Work to be completed
Reproduce word for word the line holding "[0:03.00-0:04.00]" and all lines after it in the data, through the end, leaving out pictures.

──────── Dataset ────────

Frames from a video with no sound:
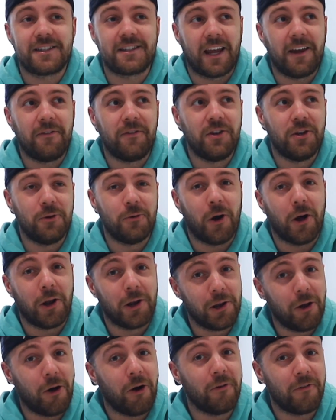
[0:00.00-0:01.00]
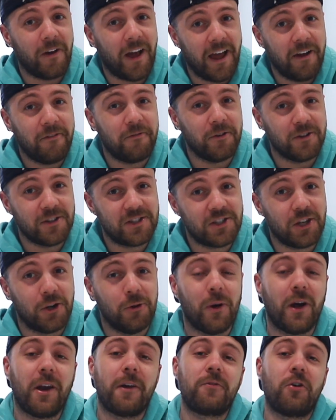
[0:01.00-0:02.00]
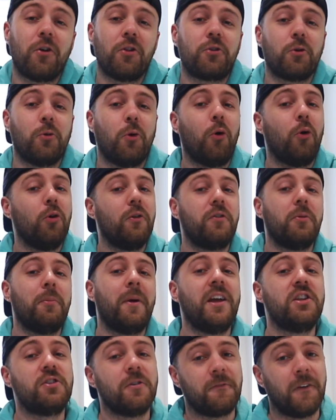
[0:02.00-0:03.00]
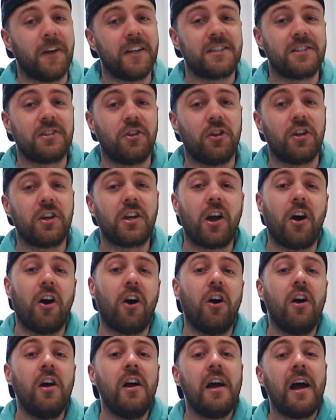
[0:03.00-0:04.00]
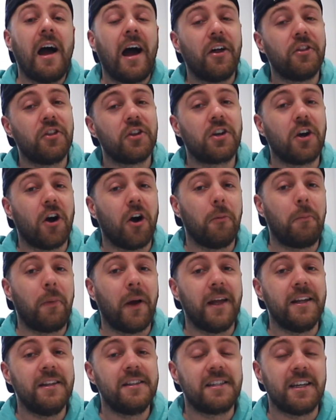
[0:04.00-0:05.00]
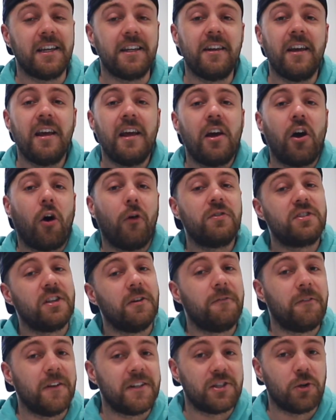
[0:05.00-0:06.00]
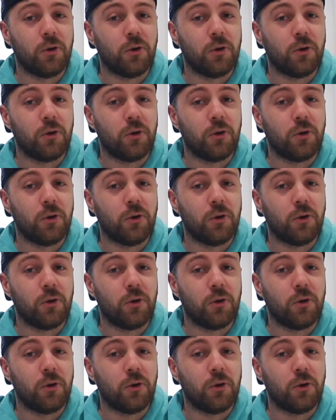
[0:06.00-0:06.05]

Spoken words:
saving you a lot of effort too. And I've gone through all of the major fixes on the car, had the car painted, obviously fitted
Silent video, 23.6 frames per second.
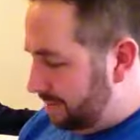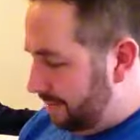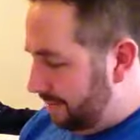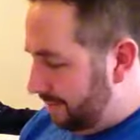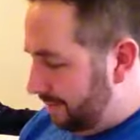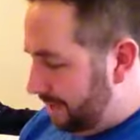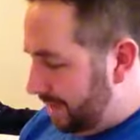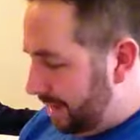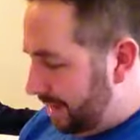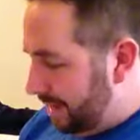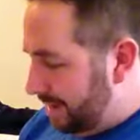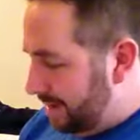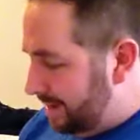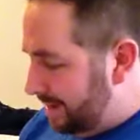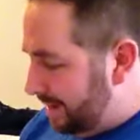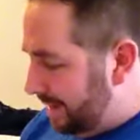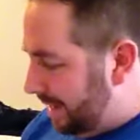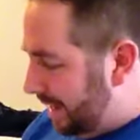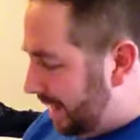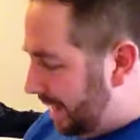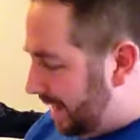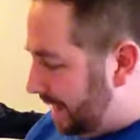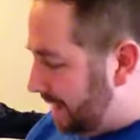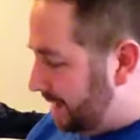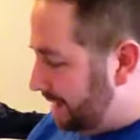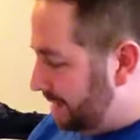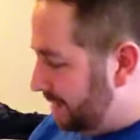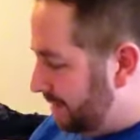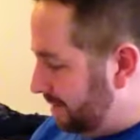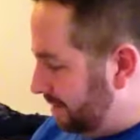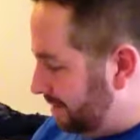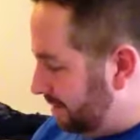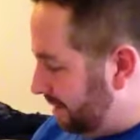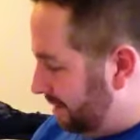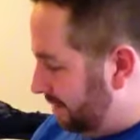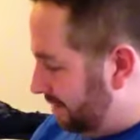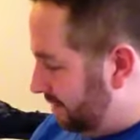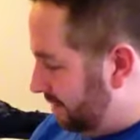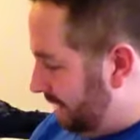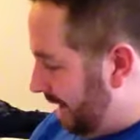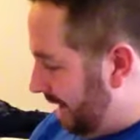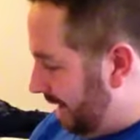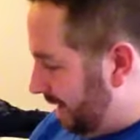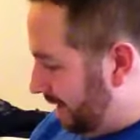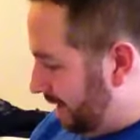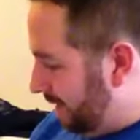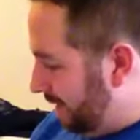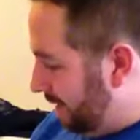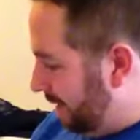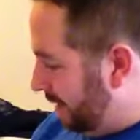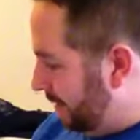morning, indeed," said Jack,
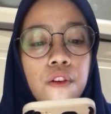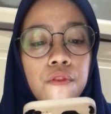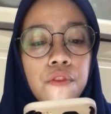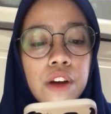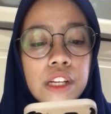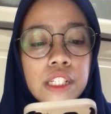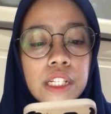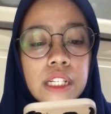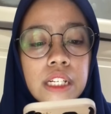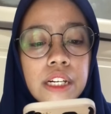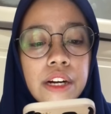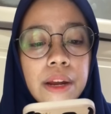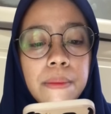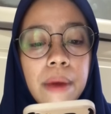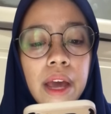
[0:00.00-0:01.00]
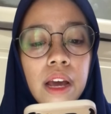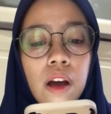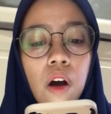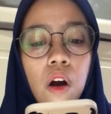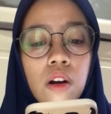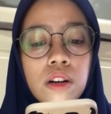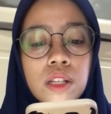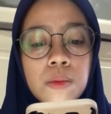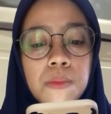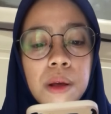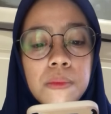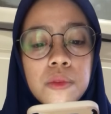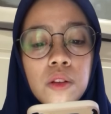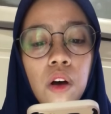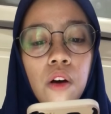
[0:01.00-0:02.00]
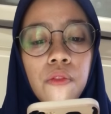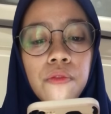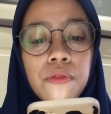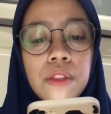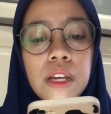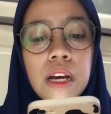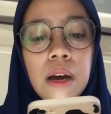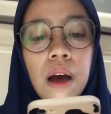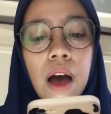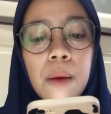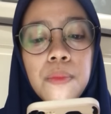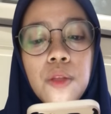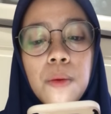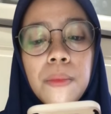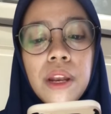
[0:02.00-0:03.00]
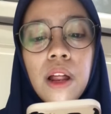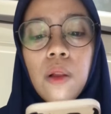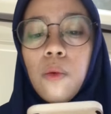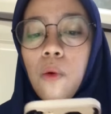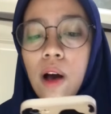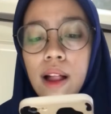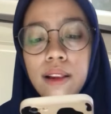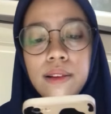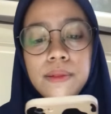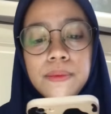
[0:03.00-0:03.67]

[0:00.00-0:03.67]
facial grimace, or spasms of the abdominal wall.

────────

Response to this exercise
[0:03.00-0:04.00]
[0:04.00-0:05.00]
[0:05.00-0:06.00]
[0:06.00-0:06.05]

Spoken words:
saving you a lot of effort too. And I've gone through all of the major fixes on the car, had the car painted, obviously fitted
Silent video, 23.6 frames per second.
morning, indeed," said Jack,
[0:00.00-0:01.00]
[0:01.00-0:02.00]
[0:02.00-0:03.00]
[0:03.00-0:03.67]

[0:00.00-0:03.67]
facial grimace, or spasms of the abdominal wall.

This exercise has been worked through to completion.